Son tiempos líquidos de ismos: egoísmos, populismos, radicalismos… Son momentos de proliferación de la superficialidad. Cuando de lo que se trata es de administrar la cosa pública, de mucha e inútil politiquería. Y eso no lo ha traído la pandemia del COVID-19, permanecía anidado en nuestra sociedad desde hace ya demasiado tiempo.

Conviene, como hizo el profesor John Keating en la película citada, ascender unos peldaños y procurarse visiones diferentes, menos corrompidas por nuestros usos y costumbres más recientes. Nada en el mundo volverá a ser igual después del Coronavirus y con la superación de la pandemia llegará también una nueva era que cambiará no pocas certidumbres humanas con una velocidad de vértigo. Lo que vivimos acelerará los cambios a mucha mayor velocidad que la última crisis financiera de hace poco más de una década.

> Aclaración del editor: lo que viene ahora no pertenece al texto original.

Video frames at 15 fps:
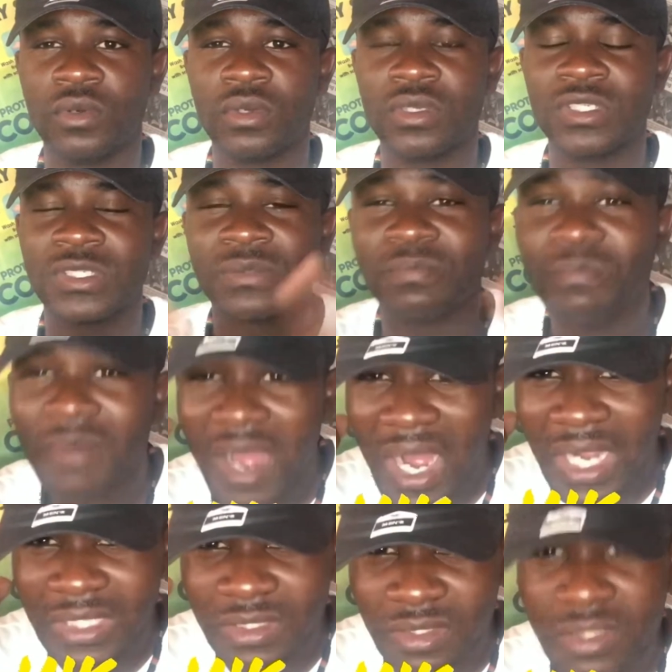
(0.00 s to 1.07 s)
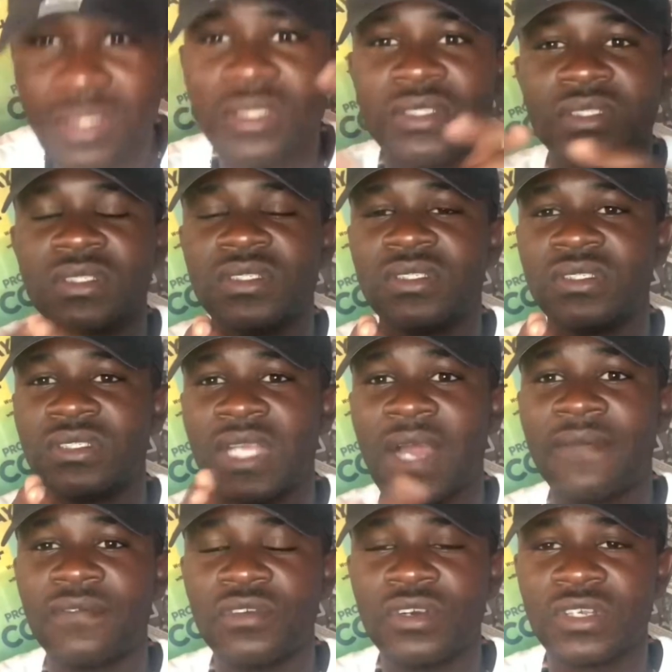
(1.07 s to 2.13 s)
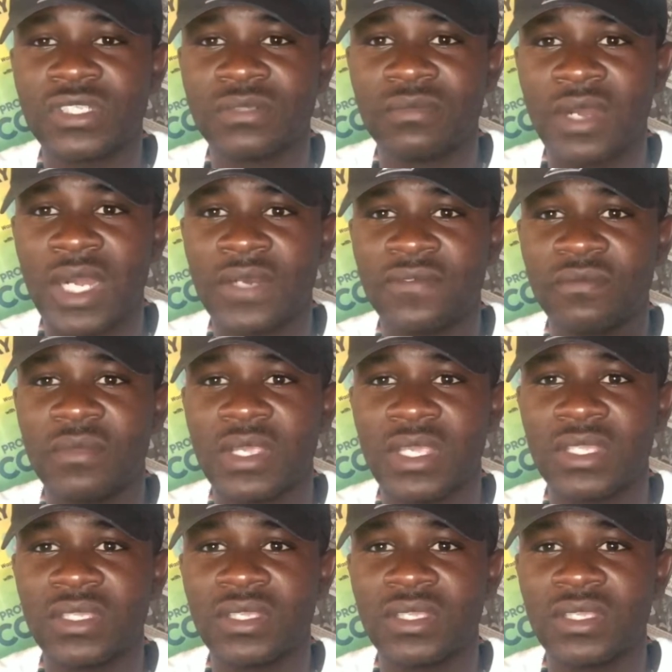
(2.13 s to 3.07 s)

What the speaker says: Smart. You have to work smart to make it.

Pensemos, por ejemplo, de qué manera esta enfermedad influirá sobre nuestra economía, seguridad, cuidado de la salud y vigilancias gubernamentales. ¿Podremos los ciudadanos seguir moviéndonos por el planeta de manera libre?, ¿existirán gobiernos que empleen la tecnología ya disponible para controlar la salud de los ciudadanos en tiempo real, nuestros gustos y aficiones?, ¿afectará el forzado descubrimiento del trabajo telemático a la organización de las empresas, asociaciones e instituciones, de las relaciones laborales?, ¿será el planeta capaz de admitir que ante determinadas nuevas formas de pandemias solo existen soluciones de carácter global, que pasen por encima de soberanías locales o nacionalismos egoístas?, ¿alguien iniciará un discurso a favor de un gobierno global?

Yuval Noah Harari publicaba este último viernes un imprescindible artículo (El mundo después del coronavirus, Financial Times) que incorpora una interesante reflexión y un controvertido análisis sobre los tiempos que vendrán. Es cierto que en el momento que nos encontramos todavía nos puede la lectura presente de los acontecimientos. No estaría de más que, en cualquier caso, seamos capaces de poner las luces largas a nuestro pensamiento e imaginar cómo será el siglo XXI después de la que seguro es la mayor catástrofe de nuestra generación. El autor judío alerta de algo que no debe pasarnos inadvertido: cualquier decisión que nuestra sociedad adopte en estos momentos de crisis condicionará seguro nuestra futura economía, política y cultura. Y eso se llevará a cabo a la par que decidimos cómo queremos vivir en dos nuevos ejes: empoderamiento ciudadano o control totalitario, por un lado, y aislamiento nacionalista versus solidaridad global, por otro.

Mientras contamos víctimas mortales, a la par que cumplimos con todas las recomendaciones que pueden mitigar la transmisión de las infecciones, en el mismo momento en el que nos cruzamos reproches sobre responsabilidades y errores, dediquemos unos minutos de nuestro frugal tiempo presente a subirnos a la mesa con humildad y constatar que casi nada de lo que sabemos servirá para esculpir el futuro inmediato. El politiquerío barato de las últimas semanas, menos todavía.